## DATASET CONTENT
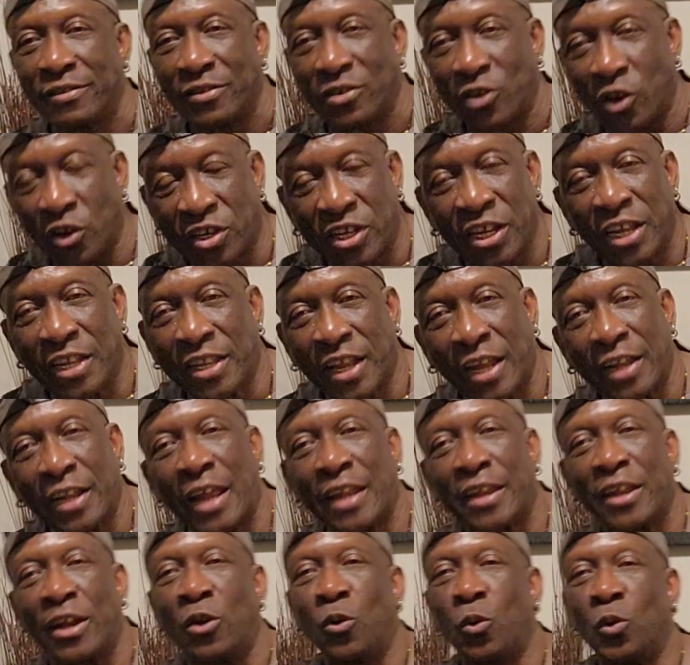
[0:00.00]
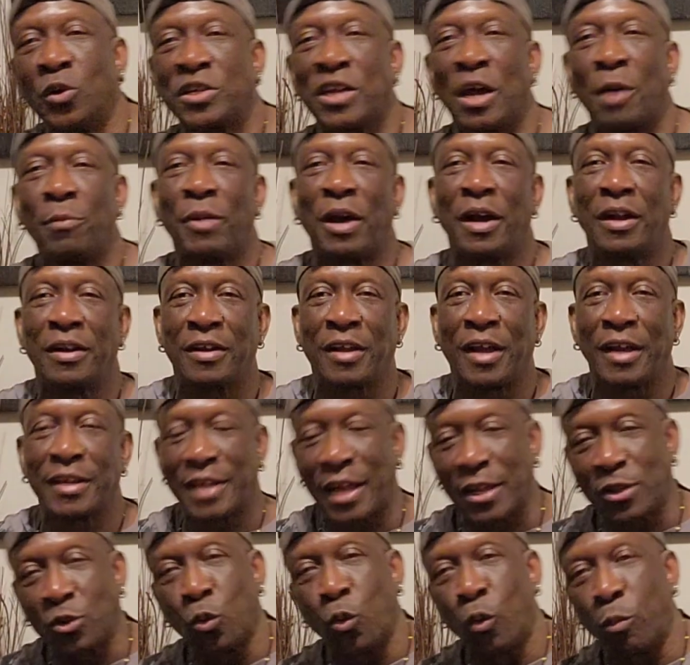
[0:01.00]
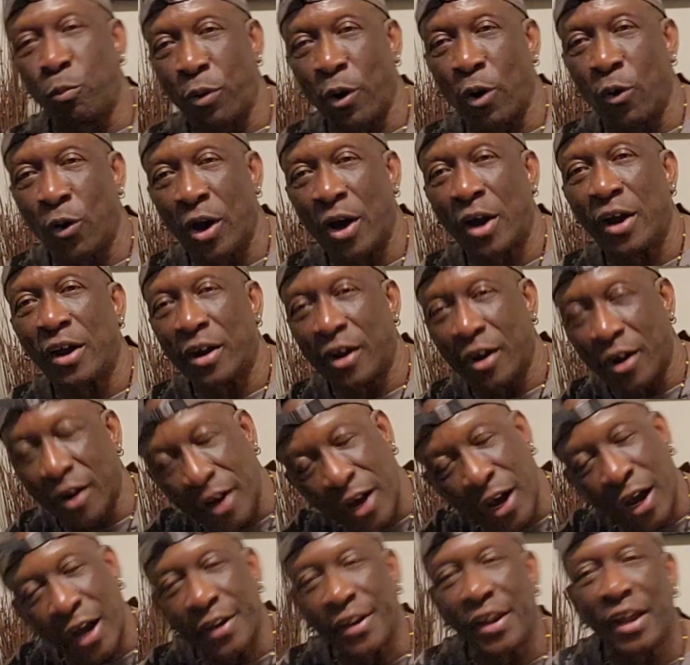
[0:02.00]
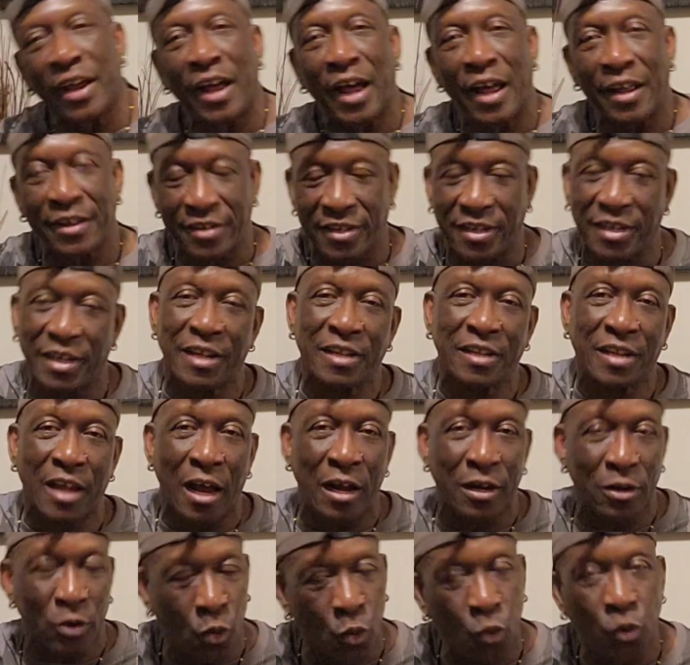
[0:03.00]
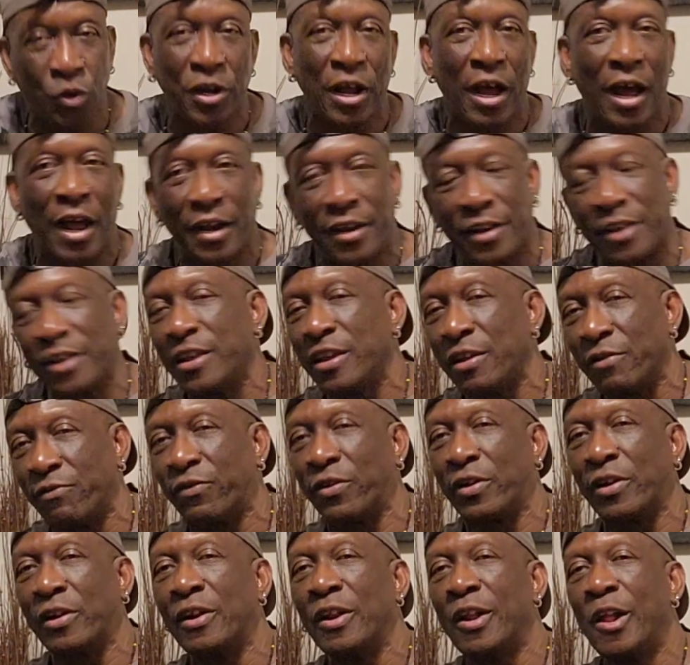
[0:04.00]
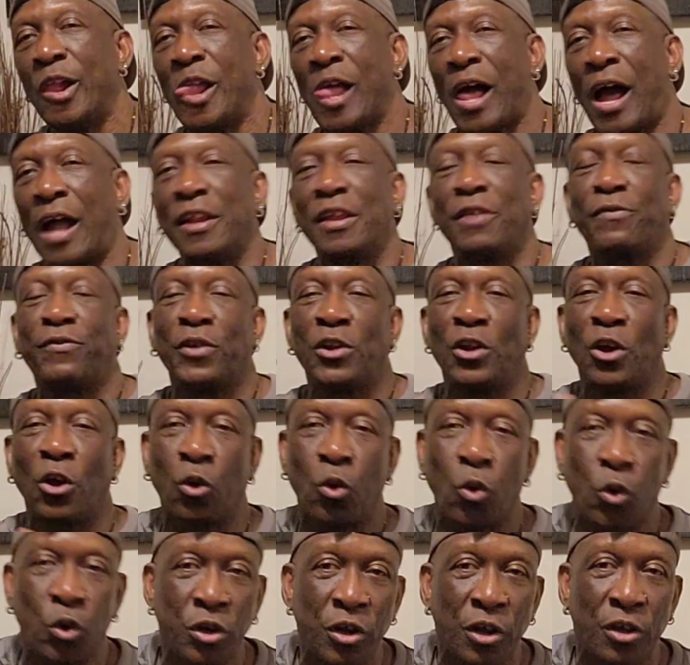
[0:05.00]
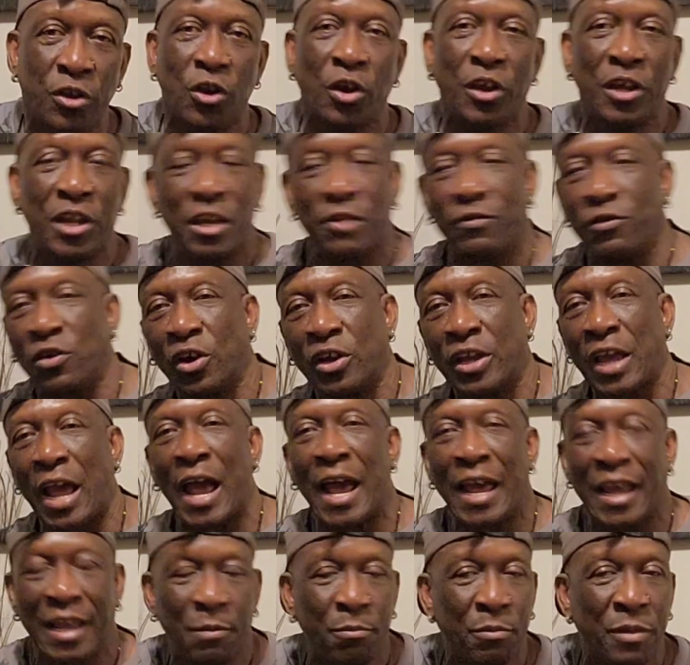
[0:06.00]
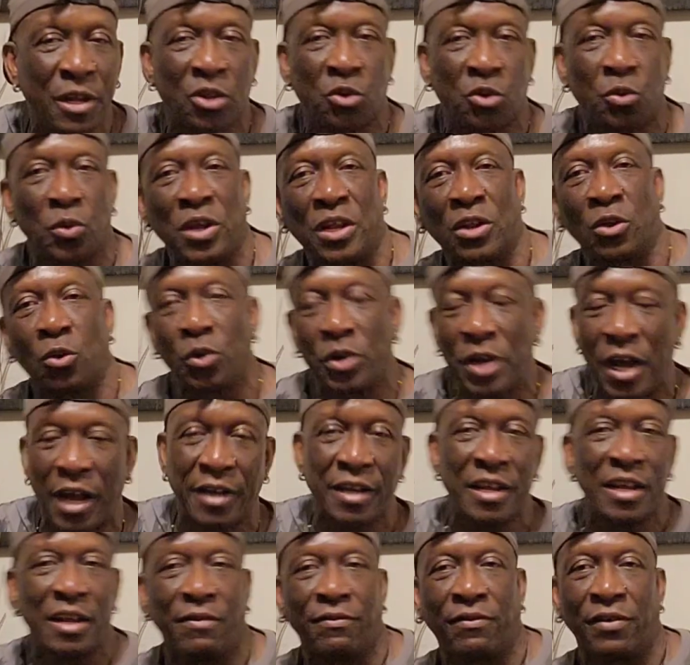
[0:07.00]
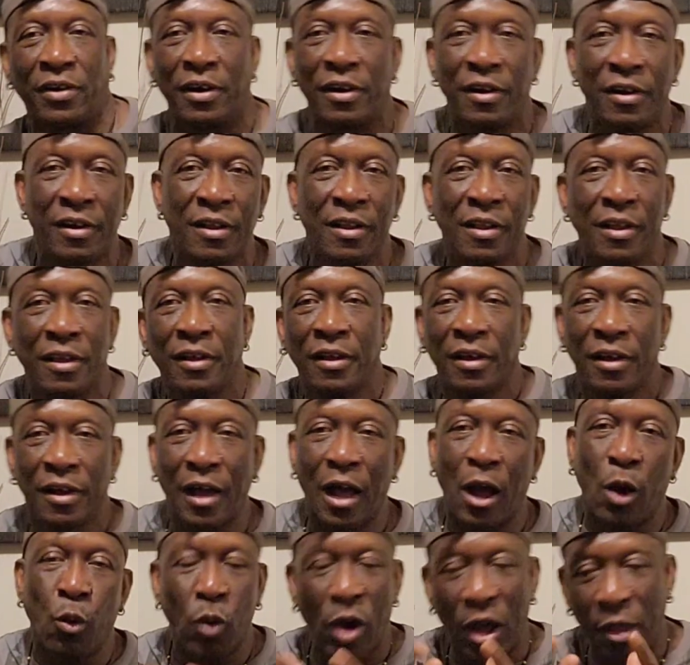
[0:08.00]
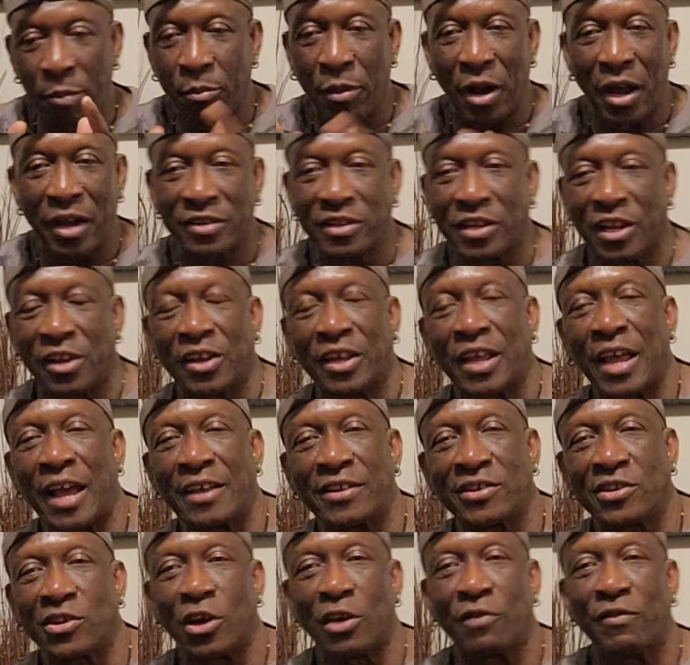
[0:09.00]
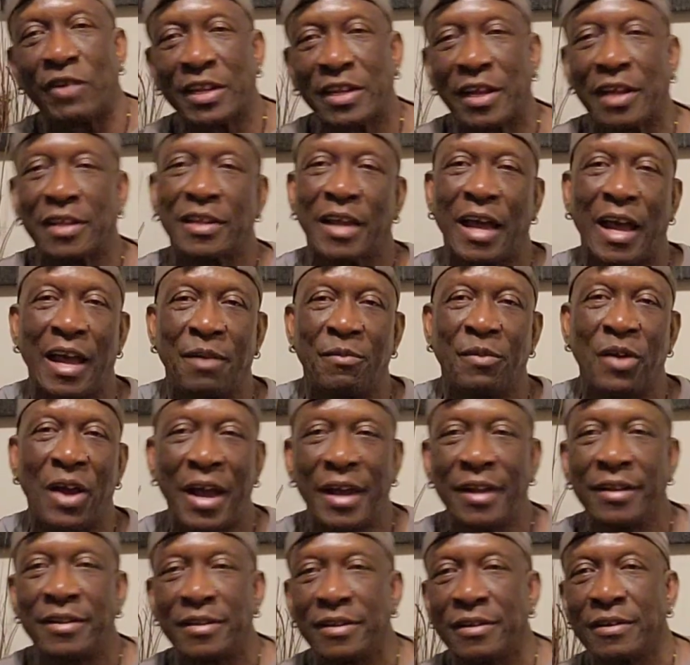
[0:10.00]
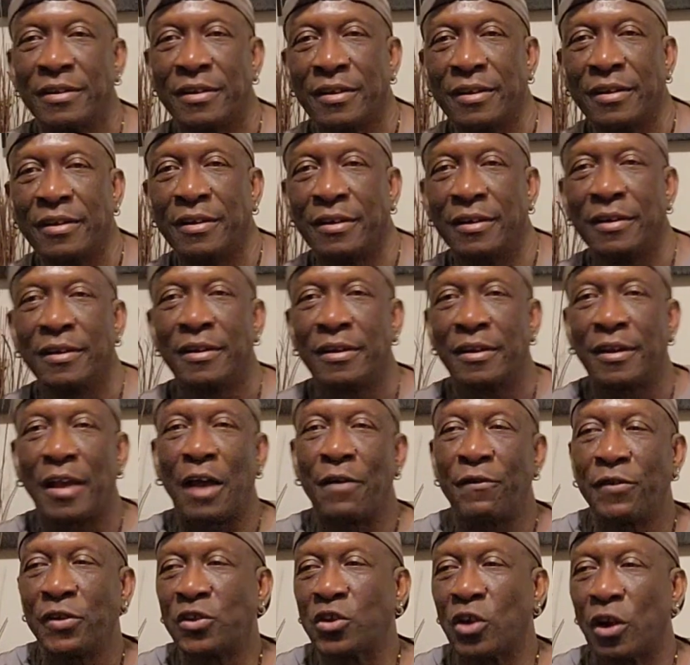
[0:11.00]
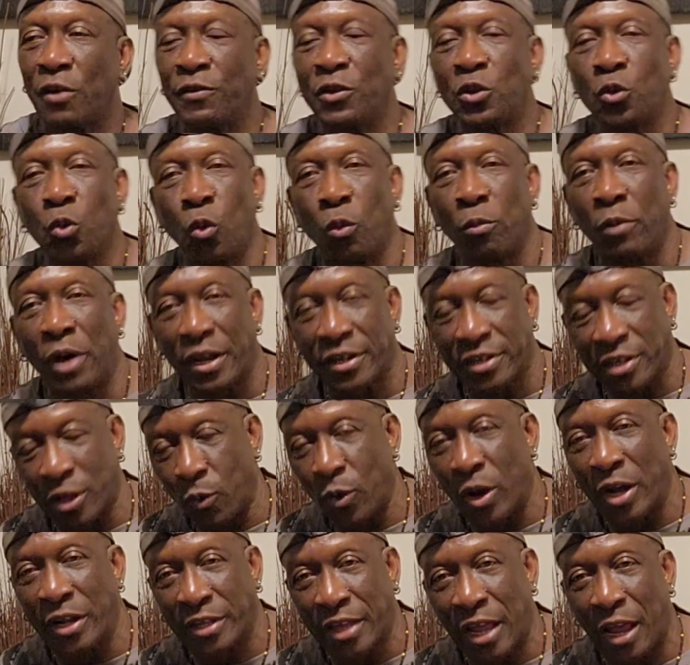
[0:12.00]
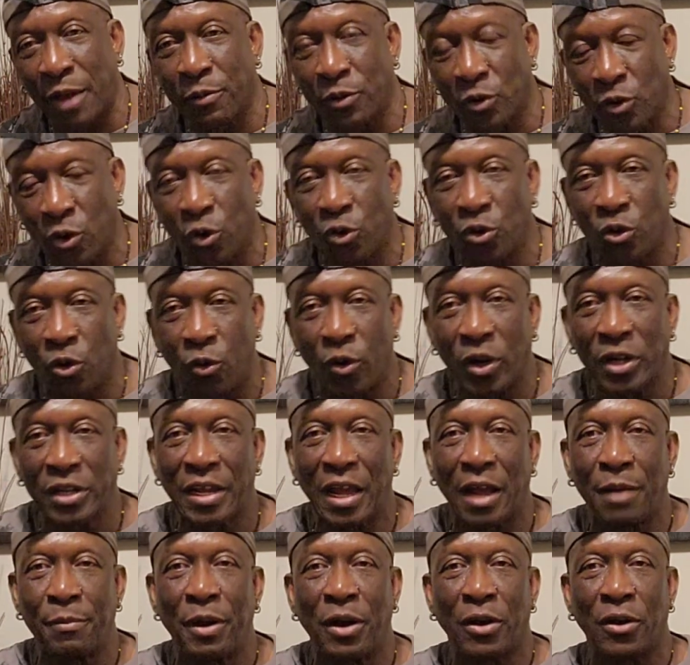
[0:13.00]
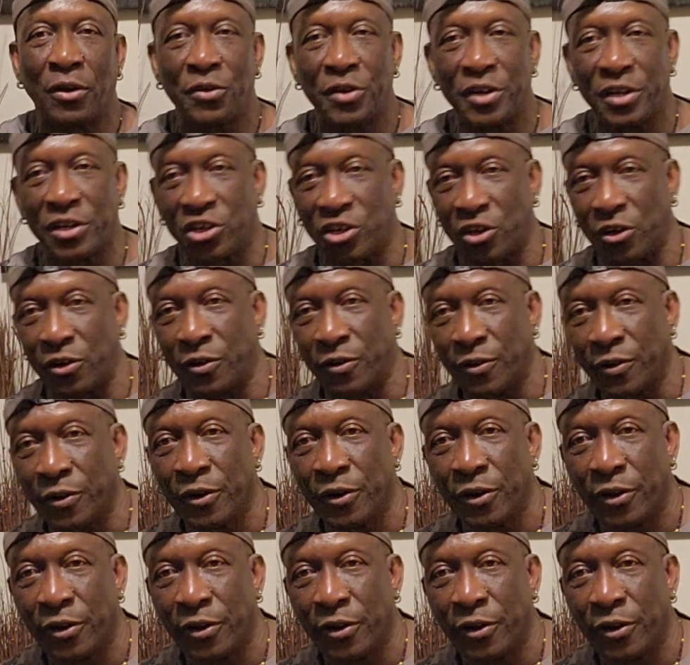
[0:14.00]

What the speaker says: So Satan are the loser, man, because there are two power, God and Satan, good and evil. And if you're not good, you're evil. You can't in between good and evil. Because one master you can serve at a time, right? Because if you serve two masters one time, you don't know what time I'm going to reach you.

## WHAT NEEDS TO BE DONE
The response should contain every record above exactly as written, and none of the pictures.

## OUTPUT
[0:00.00]
[0:01.00]
[0:02.00]
[0:03.00]
[0:04.00]
[0:05.00]
[0:06.00]
[0:07.00]
[0:08.00]
[0:09.00]
[0:10.00]
[0:11.00]
[0:12.00]
[0:13.00]
[0:14.00]

What the speaker says: So Satan are the loser, man, because there are two power, God and Satan, good and evil. And if you're not good, you're evil. You can't in between good and evil. Because one master you can serve at a time, right? Because if you serve two masters one time, you don't know what time I'm going to reach you.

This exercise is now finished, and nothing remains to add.